The yearling alpacas are so curious on what those little bouncy kids are doing lol
















My handsome lotus!
















The girls lol 
















Thats all for now! I HOPE YOU ALL ENJOY!!


----------



## crocee (Jul 25, 2008)

Absolutely adorable. I love the little bucklings silverish color


----------



## serenityfarmnm (Jan 6, 2013)

OMG! They are sooooo cute!! Love your boy! I look at the Alpaca farm website at least 10 xs a day!!!!!!

I want my Alpacas!!!!!!! LoL


----------



## Used2bmimi (Oct 3, 2012)

hmmmm just makes you want to smile and sigh!!


----------



## NyGoatMom (Jan 26, 2013)

Adorable faces


----------



## nmgirl (Jan 31, 2013)

Thank You Everyone!!! lol


----------



## WhisperingWillowNDG (Jul 20, 2011)

Aww they are adorable!


----------



## Frosty1 (Jul 12, 2011)

WHY ARE YOU DOING THIS TO ME?!?! I have to wait another three weeks for my babies!!! LOL They are all adorable! Love the little boy's coloring! He looks like a sweetie.


----------



## vlinealpines (Sep 23, 2012)

Frosty1 said:


> WHY ARE YOU DOING THIS TO ME?!?! I have to wait another three weeks for my babies!!! LOL They are all adorable! Love the little boy's coloring! He looks like a sweetie.

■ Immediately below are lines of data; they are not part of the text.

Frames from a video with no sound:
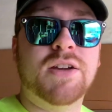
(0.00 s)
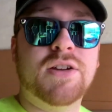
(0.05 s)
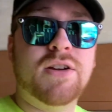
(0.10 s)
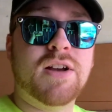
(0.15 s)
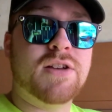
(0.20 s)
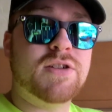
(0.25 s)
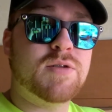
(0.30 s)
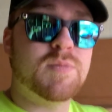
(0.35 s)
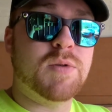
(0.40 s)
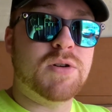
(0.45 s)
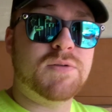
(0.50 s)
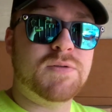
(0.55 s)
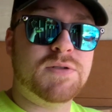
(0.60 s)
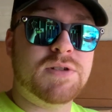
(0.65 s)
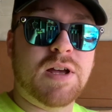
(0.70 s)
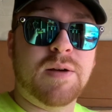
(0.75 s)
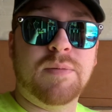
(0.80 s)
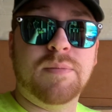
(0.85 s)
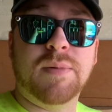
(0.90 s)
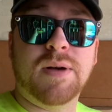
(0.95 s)
you guys so much for
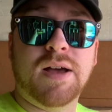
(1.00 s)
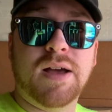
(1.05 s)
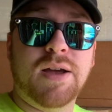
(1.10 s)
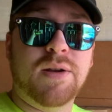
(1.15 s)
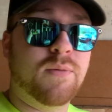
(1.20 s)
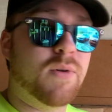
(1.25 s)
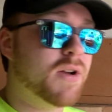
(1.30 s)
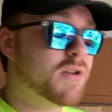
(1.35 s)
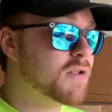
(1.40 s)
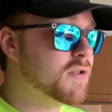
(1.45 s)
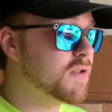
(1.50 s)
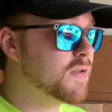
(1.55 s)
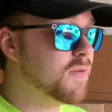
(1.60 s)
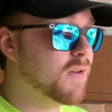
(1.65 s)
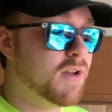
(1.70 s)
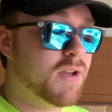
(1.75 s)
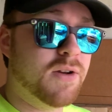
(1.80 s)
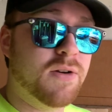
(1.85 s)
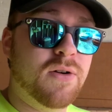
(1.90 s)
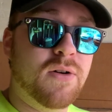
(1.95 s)
stopping by and watching this
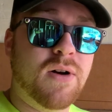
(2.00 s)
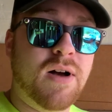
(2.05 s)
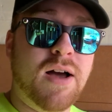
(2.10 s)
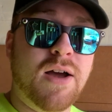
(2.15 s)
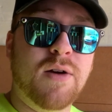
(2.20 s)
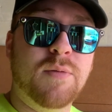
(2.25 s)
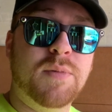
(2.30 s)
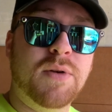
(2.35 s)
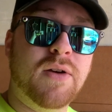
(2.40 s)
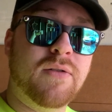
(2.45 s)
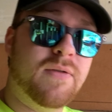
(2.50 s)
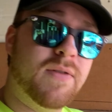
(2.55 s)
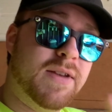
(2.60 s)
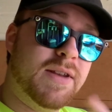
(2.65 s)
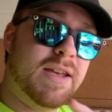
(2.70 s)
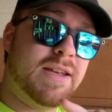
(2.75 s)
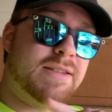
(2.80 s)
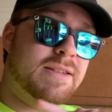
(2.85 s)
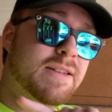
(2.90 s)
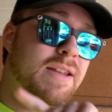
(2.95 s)
video. I hope you have a
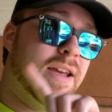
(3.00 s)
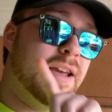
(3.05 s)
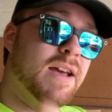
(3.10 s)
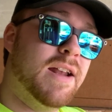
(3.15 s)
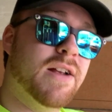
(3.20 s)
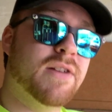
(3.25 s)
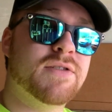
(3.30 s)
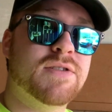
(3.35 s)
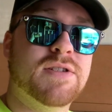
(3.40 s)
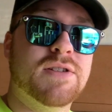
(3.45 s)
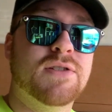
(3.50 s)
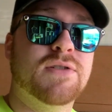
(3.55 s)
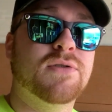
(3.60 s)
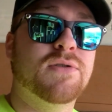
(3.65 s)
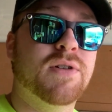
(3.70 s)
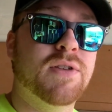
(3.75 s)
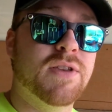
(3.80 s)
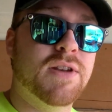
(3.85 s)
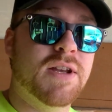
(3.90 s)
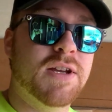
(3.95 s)
fantastic day, and I'll see
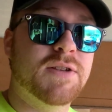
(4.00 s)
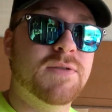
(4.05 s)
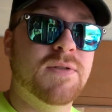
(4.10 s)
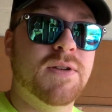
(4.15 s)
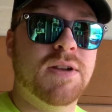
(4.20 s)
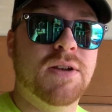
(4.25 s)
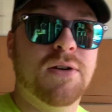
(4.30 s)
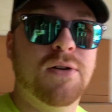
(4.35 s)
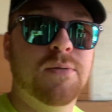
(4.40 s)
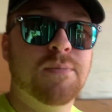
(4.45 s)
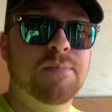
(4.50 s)
you in the next video.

I agree with Frosty1! I am surrounded by kid cuteness at work, but have to wait until the first of March for mine. Counting the days!!!


----------



## milkmaid (Sep 15, 2010)

Those little floppy ears are so cute I wanna cry!


----------



## clearwtrbeach (May 10, 2012)

How cute, look at the lamas' watching.


----------



## goatiegirl (Jan 7, 2013)

Cuteness Overload is right!!!!!!!!!!!!!
I can't take it!!!!! :GAAH:

I am with you Frosty1 and vlinealpines. I am at 17 days and counting!!!
Will the torture ever end?????? LOL


----------



## toth boer goats (Jul 20, 2008)

So cute is right


----------